» **Work order**
The data below contains pictures, which are to be skipped; the lines starting at the line with "[00:00:02.48]" and ending at the line with "Word for word: and" are to be output exactly, both ends included.

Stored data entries

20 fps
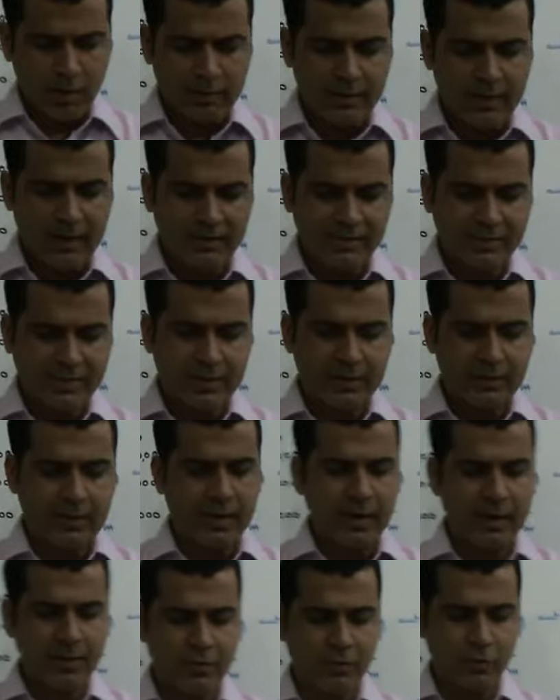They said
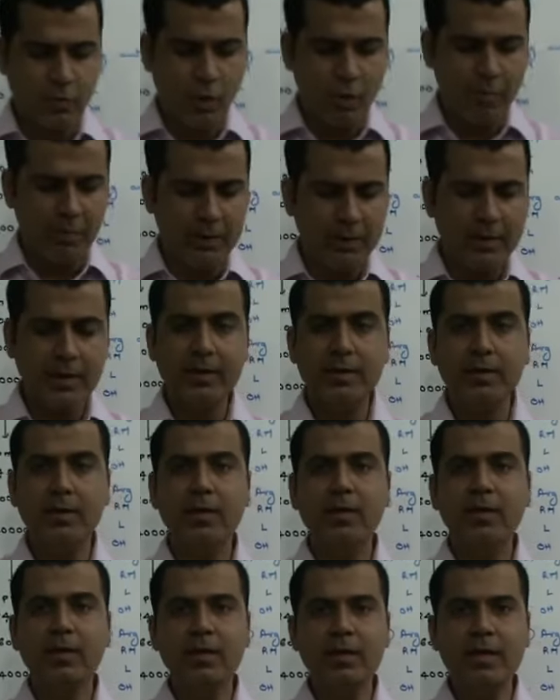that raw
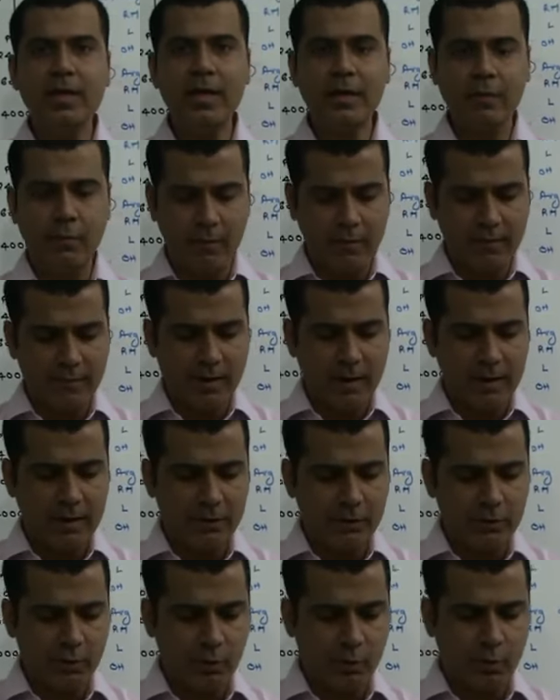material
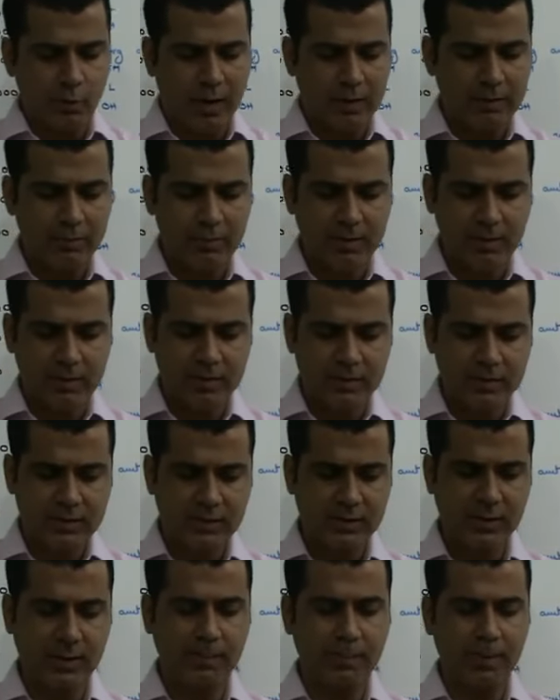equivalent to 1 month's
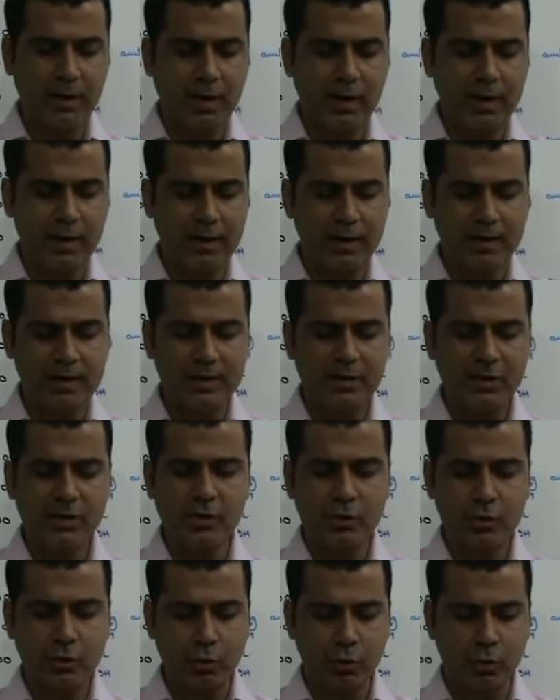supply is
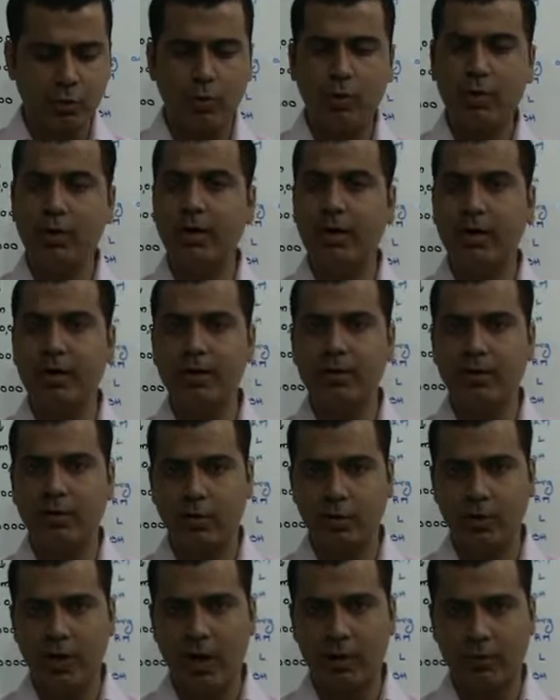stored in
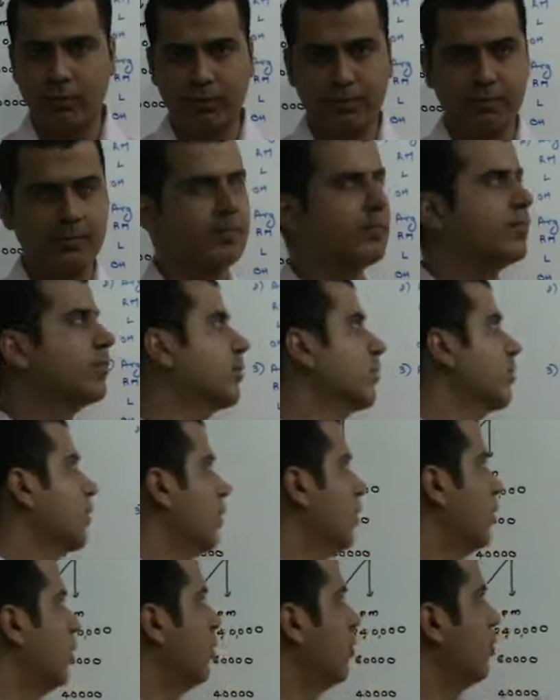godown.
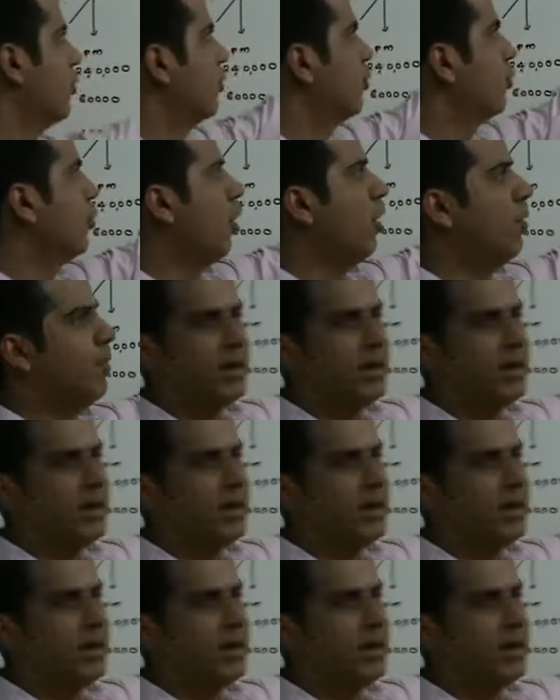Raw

==

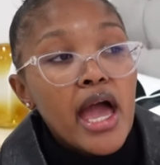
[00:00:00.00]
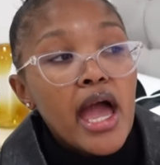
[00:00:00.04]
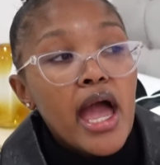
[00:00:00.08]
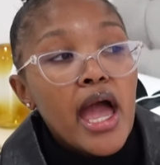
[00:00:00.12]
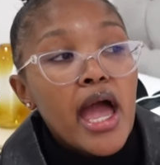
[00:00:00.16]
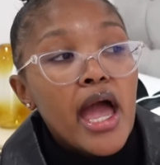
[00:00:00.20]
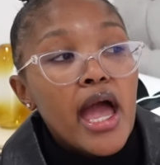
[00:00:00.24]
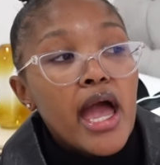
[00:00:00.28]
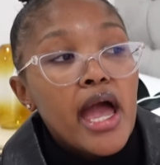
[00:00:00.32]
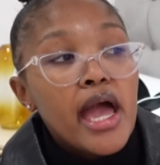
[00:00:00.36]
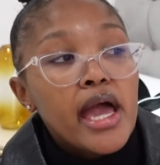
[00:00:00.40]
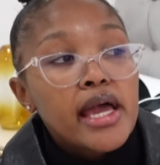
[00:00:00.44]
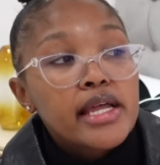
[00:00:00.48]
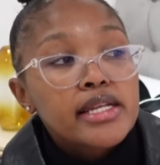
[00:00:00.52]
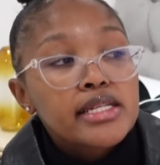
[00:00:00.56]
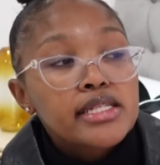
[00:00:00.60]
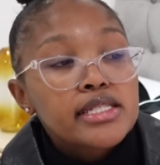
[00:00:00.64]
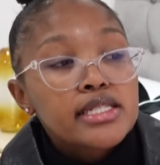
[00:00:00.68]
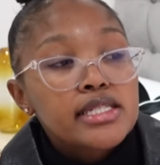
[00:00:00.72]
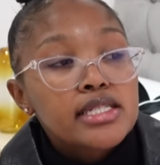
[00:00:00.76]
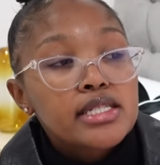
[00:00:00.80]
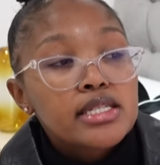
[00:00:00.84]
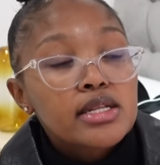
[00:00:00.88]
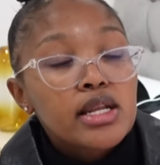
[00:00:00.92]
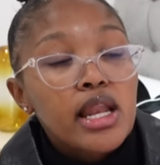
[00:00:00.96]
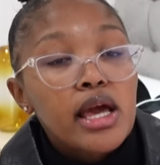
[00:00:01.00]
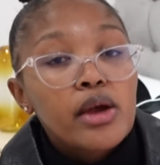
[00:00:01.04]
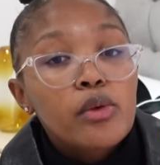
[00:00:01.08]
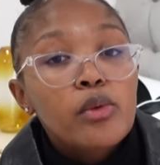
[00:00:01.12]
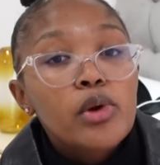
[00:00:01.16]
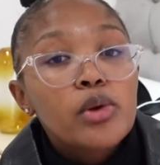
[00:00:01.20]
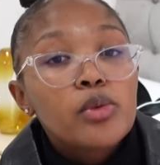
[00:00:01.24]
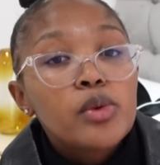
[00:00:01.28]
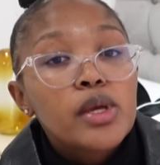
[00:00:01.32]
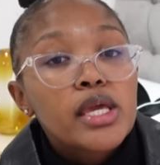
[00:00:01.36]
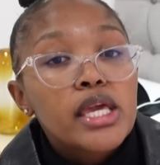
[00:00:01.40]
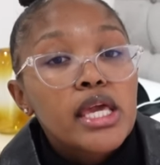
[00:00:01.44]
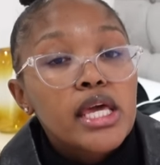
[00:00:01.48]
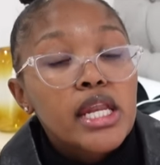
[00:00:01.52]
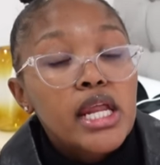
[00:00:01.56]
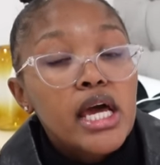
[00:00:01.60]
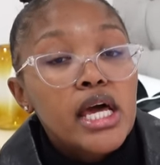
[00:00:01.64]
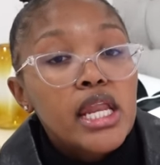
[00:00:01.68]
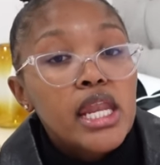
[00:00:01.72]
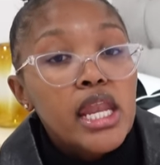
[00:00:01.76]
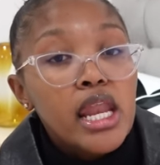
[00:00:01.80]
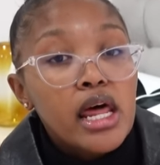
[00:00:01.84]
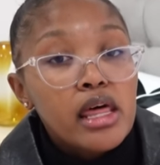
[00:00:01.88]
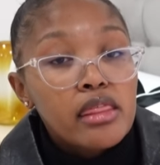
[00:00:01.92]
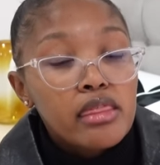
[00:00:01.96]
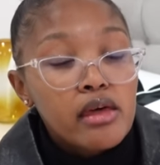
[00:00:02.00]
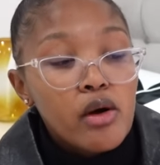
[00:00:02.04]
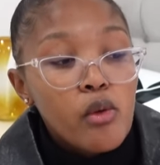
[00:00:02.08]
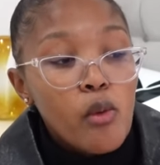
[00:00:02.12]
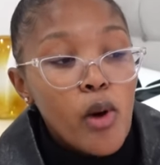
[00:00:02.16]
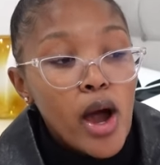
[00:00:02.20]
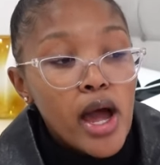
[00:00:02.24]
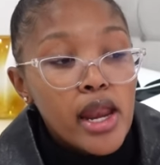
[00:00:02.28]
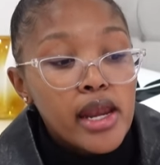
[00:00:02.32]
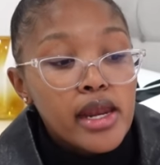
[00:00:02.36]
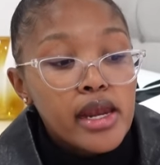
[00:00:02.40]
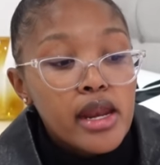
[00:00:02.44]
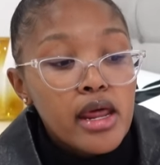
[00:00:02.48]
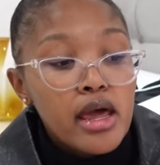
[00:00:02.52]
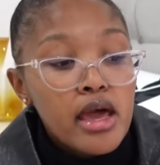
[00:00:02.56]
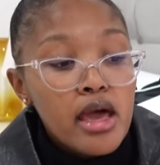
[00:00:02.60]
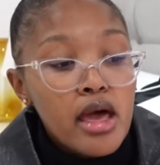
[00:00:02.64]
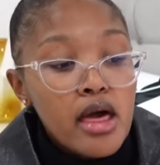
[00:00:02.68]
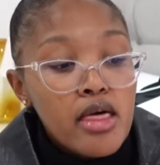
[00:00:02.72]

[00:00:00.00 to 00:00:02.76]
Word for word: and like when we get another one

» **Response**
[00:00:02.48]
[00:00:02.52]
[00:00:02.56]
[00:00:02.60]
[00:00:02.64]
[00:00:02.68]
[00:00:02.72]

[00:00:00.00 to 00:00:02.76]
Word for word: and like when we get another one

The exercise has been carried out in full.